━━━ Task data
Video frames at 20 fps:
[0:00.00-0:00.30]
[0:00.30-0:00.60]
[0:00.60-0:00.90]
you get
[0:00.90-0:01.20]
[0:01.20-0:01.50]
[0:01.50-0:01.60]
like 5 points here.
━━━━━━
━━━ Task data
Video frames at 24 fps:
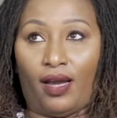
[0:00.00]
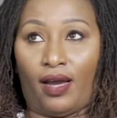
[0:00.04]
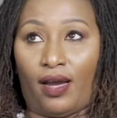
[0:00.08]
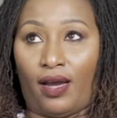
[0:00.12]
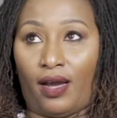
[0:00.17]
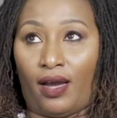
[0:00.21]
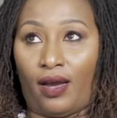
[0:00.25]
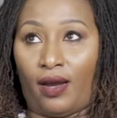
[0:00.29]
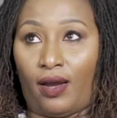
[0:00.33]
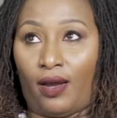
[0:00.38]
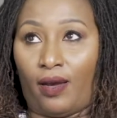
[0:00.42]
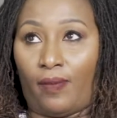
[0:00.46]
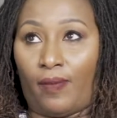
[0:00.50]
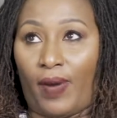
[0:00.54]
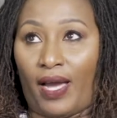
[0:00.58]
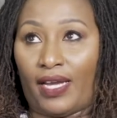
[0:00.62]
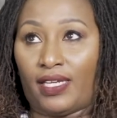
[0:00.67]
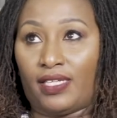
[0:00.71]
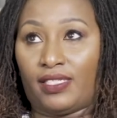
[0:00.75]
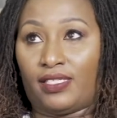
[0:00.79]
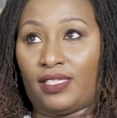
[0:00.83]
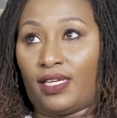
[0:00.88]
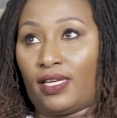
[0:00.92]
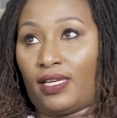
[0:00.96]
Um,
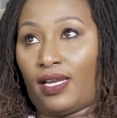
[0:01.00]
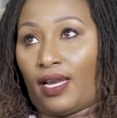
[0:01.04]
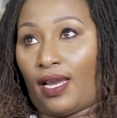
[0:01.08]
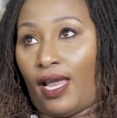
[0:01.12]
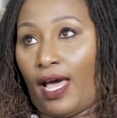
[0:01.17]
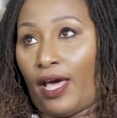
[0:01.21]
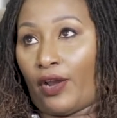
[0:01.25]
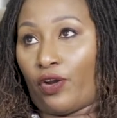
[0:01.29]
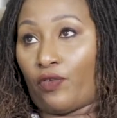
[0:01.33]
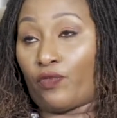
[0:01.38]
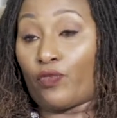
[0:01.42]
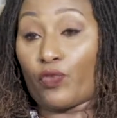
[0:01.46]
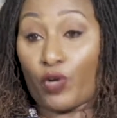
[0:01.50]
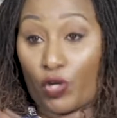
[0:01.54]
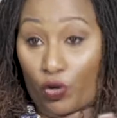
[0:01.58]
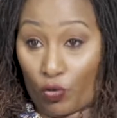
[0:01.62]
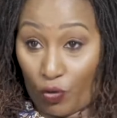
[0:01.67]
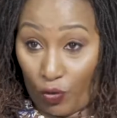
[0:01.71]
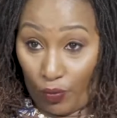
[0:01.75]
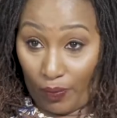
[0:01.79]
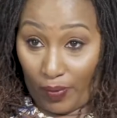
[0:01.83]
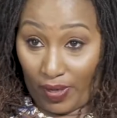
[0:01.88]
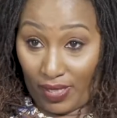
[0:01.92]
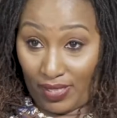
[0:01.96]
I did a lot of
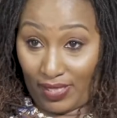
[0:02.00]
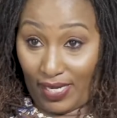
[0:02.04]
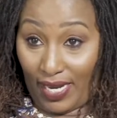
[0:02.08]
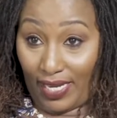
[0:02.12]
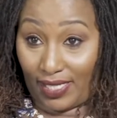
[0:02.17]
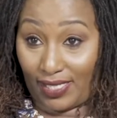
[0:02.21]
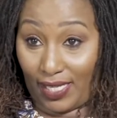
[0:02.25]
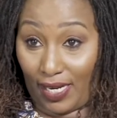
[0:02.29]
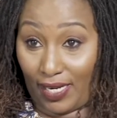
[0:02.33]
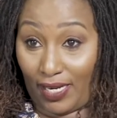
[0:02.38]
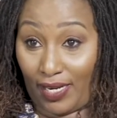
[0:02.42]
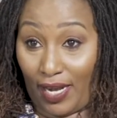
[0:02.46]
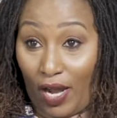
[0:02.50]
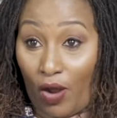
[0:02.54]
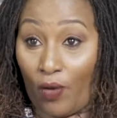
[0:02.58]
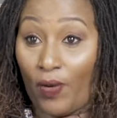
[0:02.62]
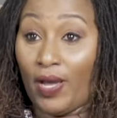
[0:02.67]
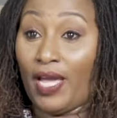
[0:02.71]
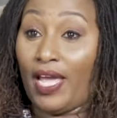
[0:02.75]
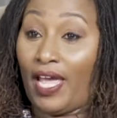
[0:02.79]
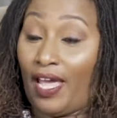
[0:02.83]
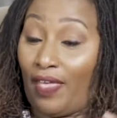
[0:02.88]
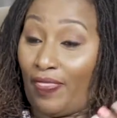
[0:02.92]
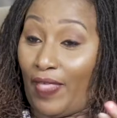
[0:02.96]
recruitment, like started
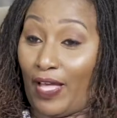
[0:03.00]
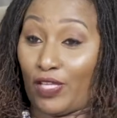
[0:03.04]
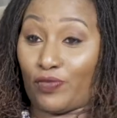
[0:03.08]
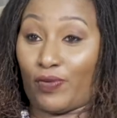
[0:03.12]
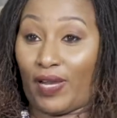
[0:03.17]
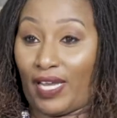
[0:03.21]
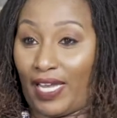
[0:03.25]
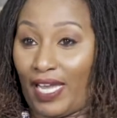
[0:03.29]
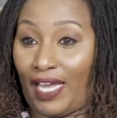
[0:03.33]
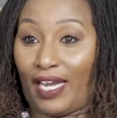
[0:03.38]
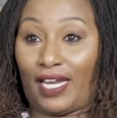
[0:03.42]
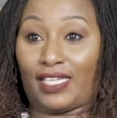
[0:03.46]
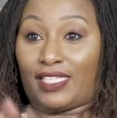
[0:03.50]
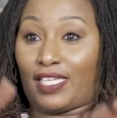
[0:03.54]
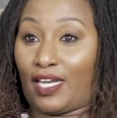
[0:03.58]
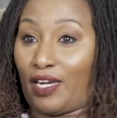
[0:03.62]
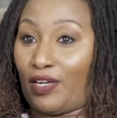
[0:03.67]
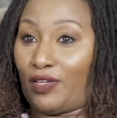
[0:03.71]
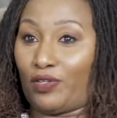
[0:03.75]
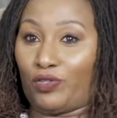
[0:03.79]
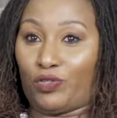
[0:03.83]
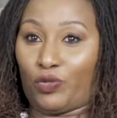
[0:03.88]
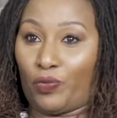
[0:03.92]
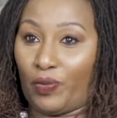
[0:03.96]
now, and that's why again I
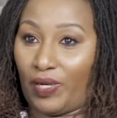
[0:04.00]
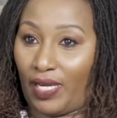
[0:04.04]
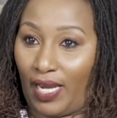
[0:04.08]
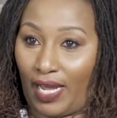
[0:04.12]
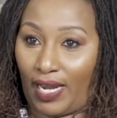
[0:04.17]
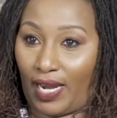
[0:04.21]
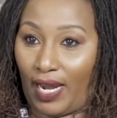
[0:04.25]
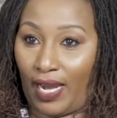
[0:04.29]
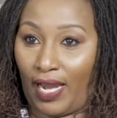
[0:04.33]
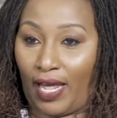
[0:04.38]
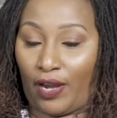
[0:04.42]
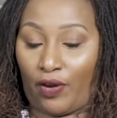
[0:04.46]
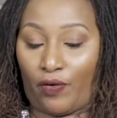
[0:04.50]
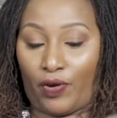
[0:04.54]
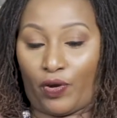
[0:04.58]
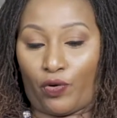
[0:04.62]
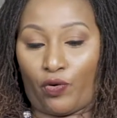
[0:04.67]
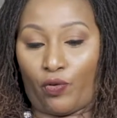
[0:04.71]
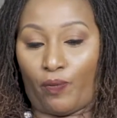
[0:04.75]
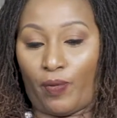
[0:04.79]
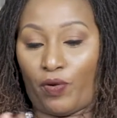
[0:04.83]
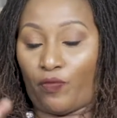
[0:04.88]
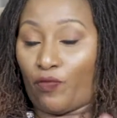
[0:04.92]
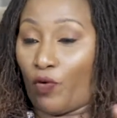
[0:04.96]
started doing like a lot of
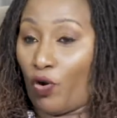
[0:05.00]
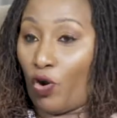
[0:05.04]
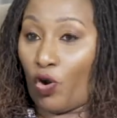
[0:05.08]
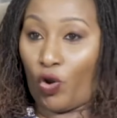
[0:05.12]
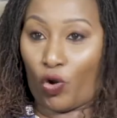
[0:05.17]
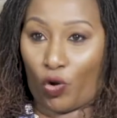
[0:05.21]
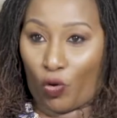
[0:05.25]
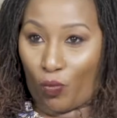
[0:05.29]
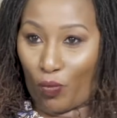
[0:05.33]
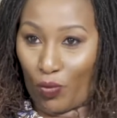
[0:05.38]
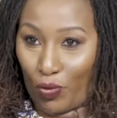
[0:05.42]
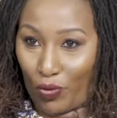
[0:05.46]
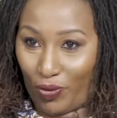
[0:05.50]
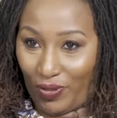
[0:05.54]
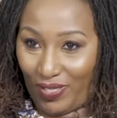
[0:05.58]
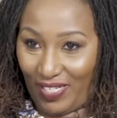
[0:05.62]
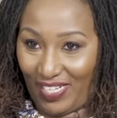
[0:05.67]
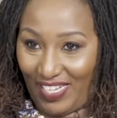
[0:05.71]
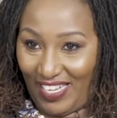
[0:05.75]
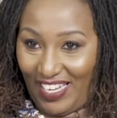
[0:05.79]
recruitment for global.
━━━━━━
= What is being asked =
For each line in the material above that contains the string "Video", make a copy.

= Answer area =
Video frames at 20 fps:
Video frames at 24 fps:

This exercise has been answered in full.